Although PDMS is still by far the material for microfabrication, there are conditions under which other materials can be beneficial. Thermoplastics such as PMMA, Polycarbonate, and Polystyrene are probably the second most used materials used in microfabrication. Other materials that have been used less frequently include Poly(ethylene glycol) diacrylate (PEGDA), Cyclic Olefin Copolymer (COP), and Cyclic Olefin Polymer (COP).
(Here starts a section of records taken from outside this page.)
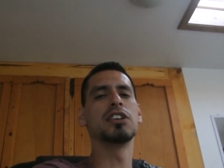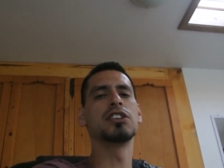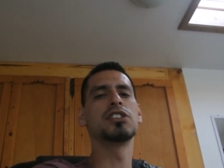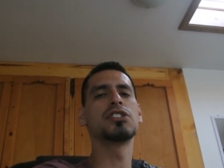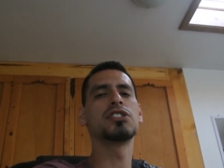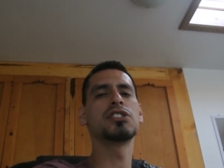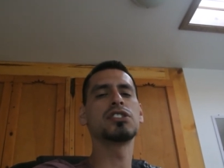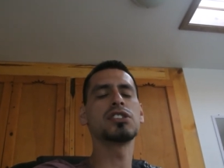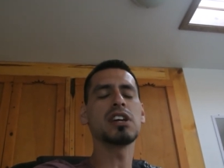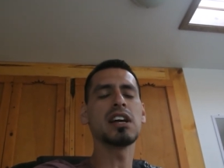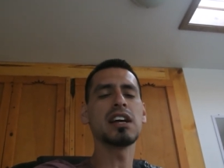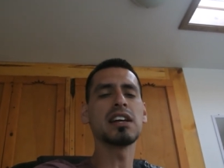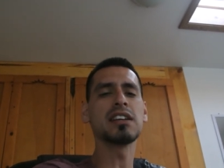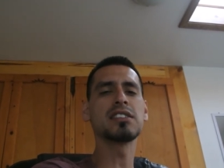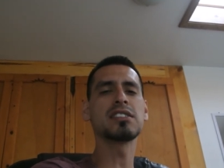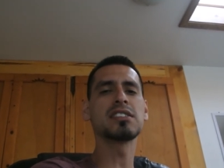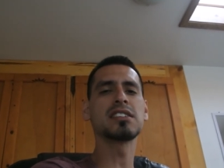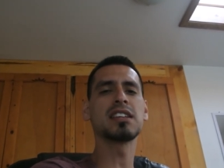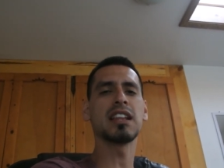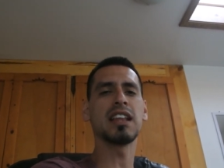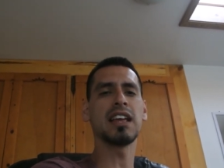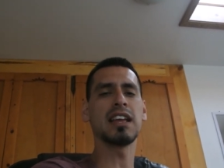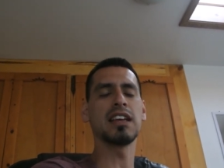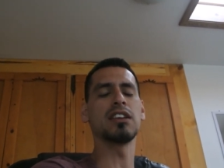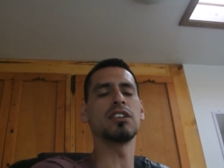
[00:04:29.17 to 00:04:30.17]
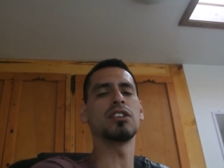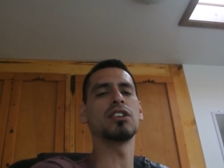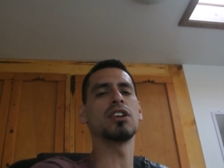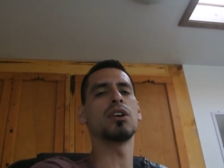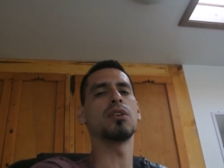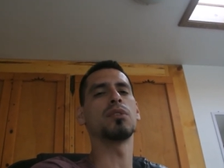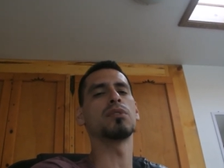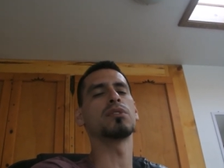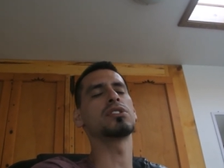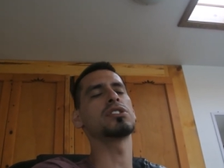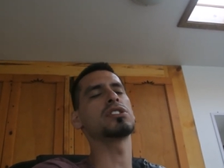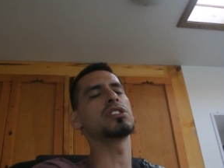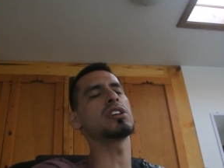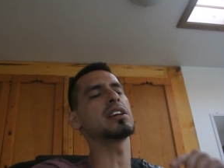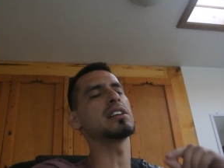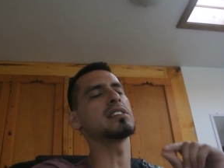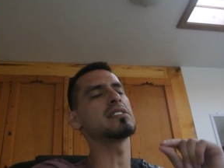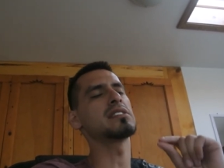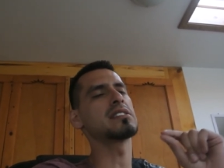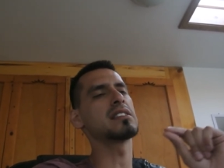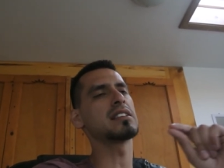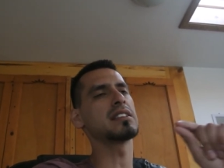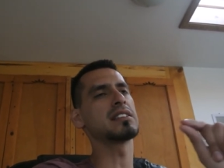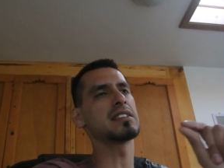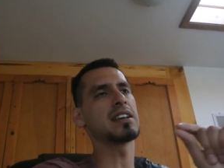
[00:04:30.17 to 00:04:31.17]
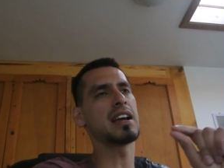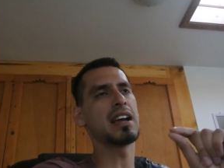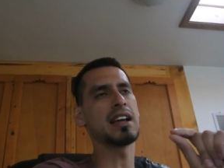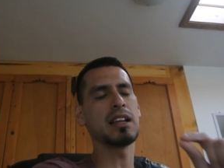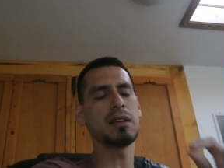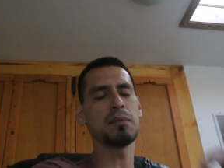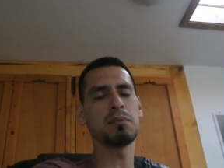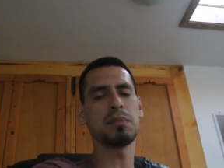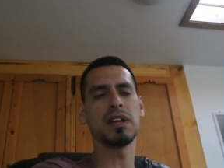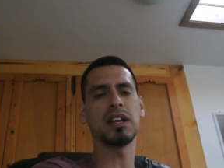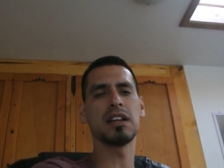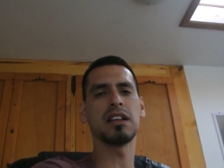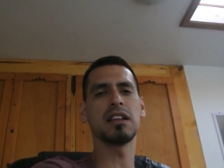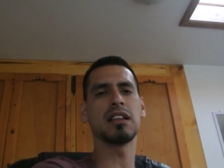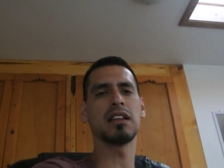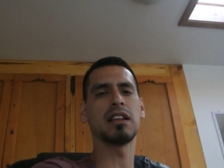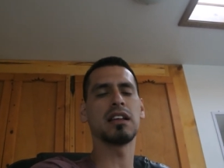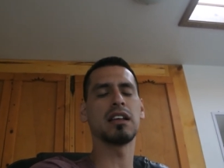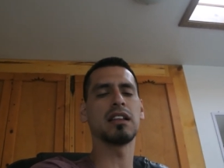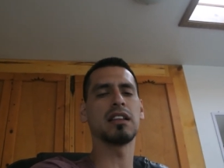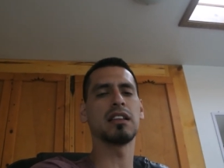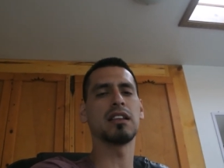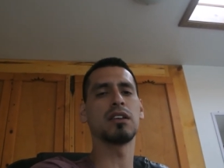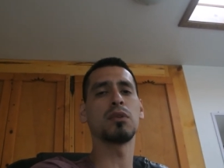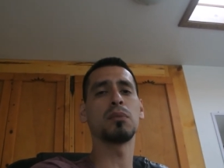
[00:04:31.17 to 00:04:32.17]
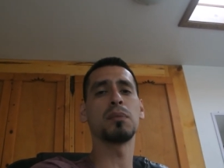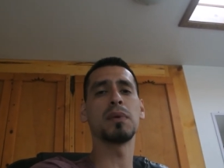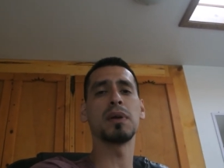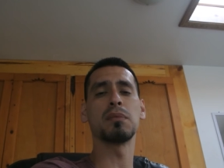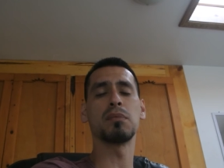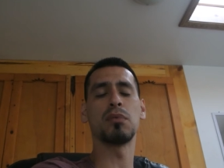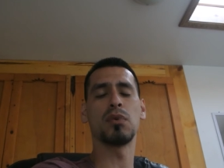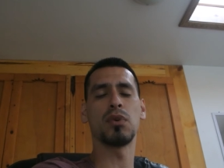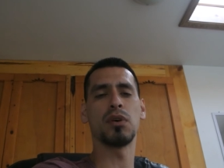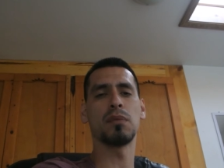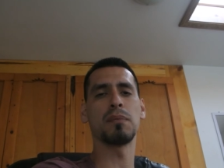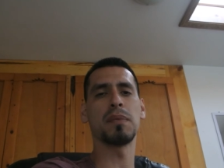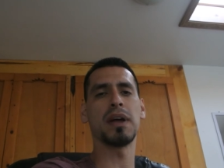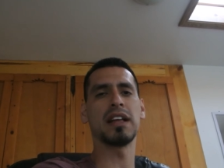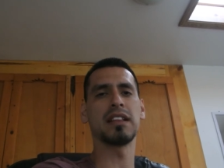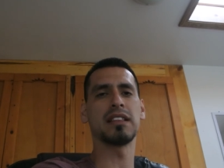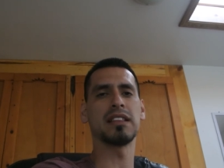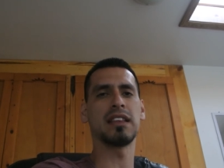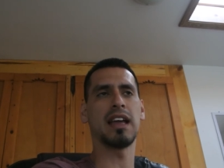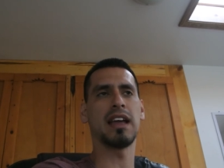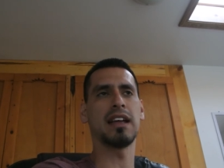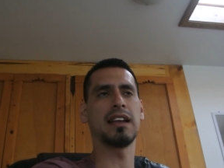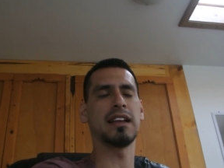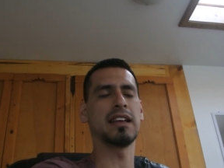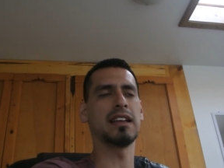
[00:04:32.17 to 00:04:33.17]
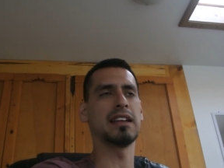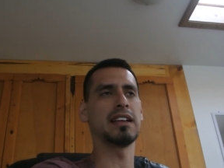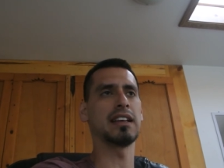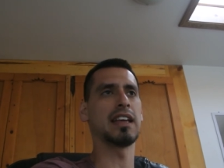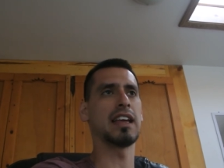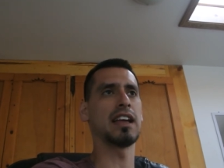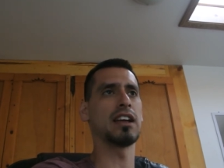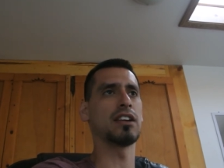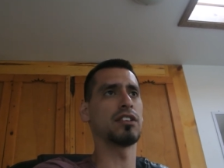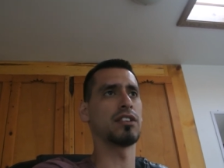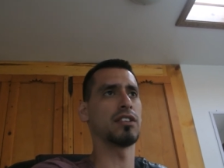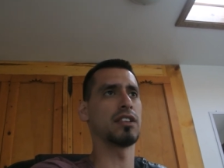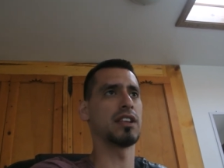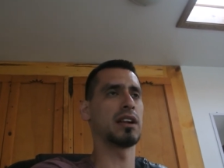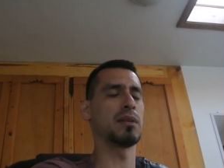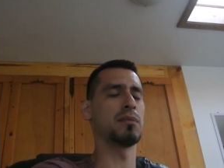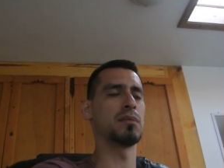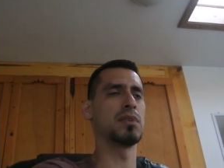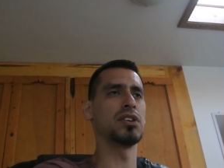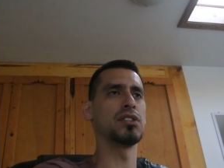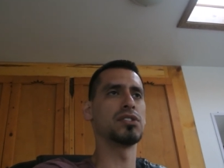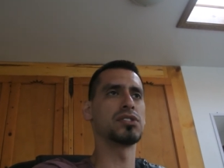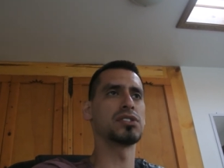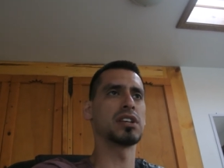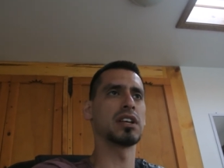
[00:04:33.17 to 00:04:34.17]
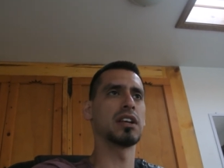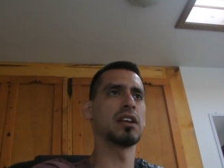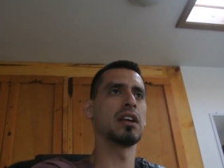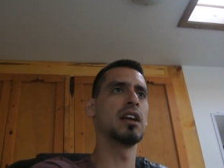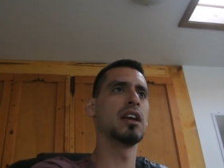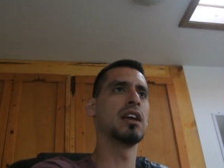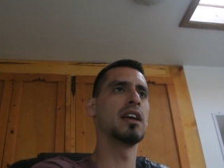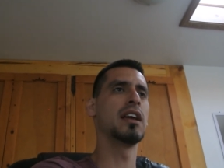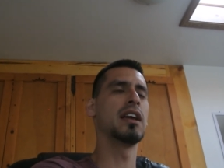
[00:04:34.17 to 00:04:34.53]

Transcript: just to let you know just a tiny bit, a, a little bit more about that indicator that I'm using.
Thermoplastics are plastic polymers that become soft by heating and harden by cooling. This feature can be used to reshape them into desired forms such as a microfluidic chip. They are more rigid and less gas permeable compared to PDMS. PMMA, PC, and PS are some of the more common thermoplastics in the microfluidic research.
Thermoplastics microfluidic chips require a thermoforming method for fabrication. Thermoforming techniques such as hot embossing and microinjection molding are reasonable for commercialization and mass production. However, for rapid prototyping and small scale microfabrication, they can be costly and not suitable. Briefly, thermoforming involves heating a thermoplastic sheet to a pliable forming temperature and pressing it against a template. The template can be any material that does not deform or react when heated and pressed against the thermoplastic sheet. Silicon, metal, or PDMS templates are among those that have been used for this purpose. Other methods of fabrication include CNC machining and laser ablation. These methods are better options for prototyping microfluidic chips and are not ideal for mass production.
The main challenge of working with is bonding to other substrates to seal the microfluidic chips. The thermoplastics are much more difficult to seal and are typically bonded using a thermal or glue-assisted bonding technique. Additionally, they are not permeable to gases as PDMS, therefore are not suitable for long-term cell culture.
One of the widely used thermoplastic materials is PMMA (Poly(methyl methacrylate)) which is commonly known as acrylic or plexiglass. It is an optically transparent thermoplastic that has been used for the fabrication of microfluidic chips using a variety of methods including milling, hot embossing, micromachining, laser ablation, microinjection molding, etc. PMMA microchips are known to be the least hydrophobic material used in microfabrication. They are more rigid than PDMS and are suitable for mass production. However, bonding of PMMA is more challenging compared to the straight forward bonding of PDMS which makes it rather inconvenient for rapid prototyping. Methods of bonding include thermal bonding, solvent bonding, polymerization bonding, glue-assisted bonding, microwave bonding, etc.
The PMMA chips are less likely to absorb small hydrophobic biomolecules. However, their rigidity limits their applications. For example, PMMA is not suitable for making microfluidic valves. Moreover, due to its fabrication methods, the resolution of PMMA microfluidic chips is not as high as PDMS chips.
Polycarbonate is a tough thermoplastic which is optically transparent and highly durable. It has a higher glass transition temperature (~145oC) compared to PMMA so it is a better choice in applications where higher temperatures are required for example for polymerase chain reaction (PCR) microfluidic chips. The high temperature required for bonding of the PC, however, can damage the microchannels.
Polystyrene (PS) is an optically transparent and rigid material that biocompatible and commonly used for cell culture dishes and microtiter plates. It is hydrophobic but can be rendered hydrophilic through various chemical and physical means. Although it is not as widespread as the abovementioned materials in microfluidic chips, it has been used for a variety of bioapplications such as DNA synthesizers.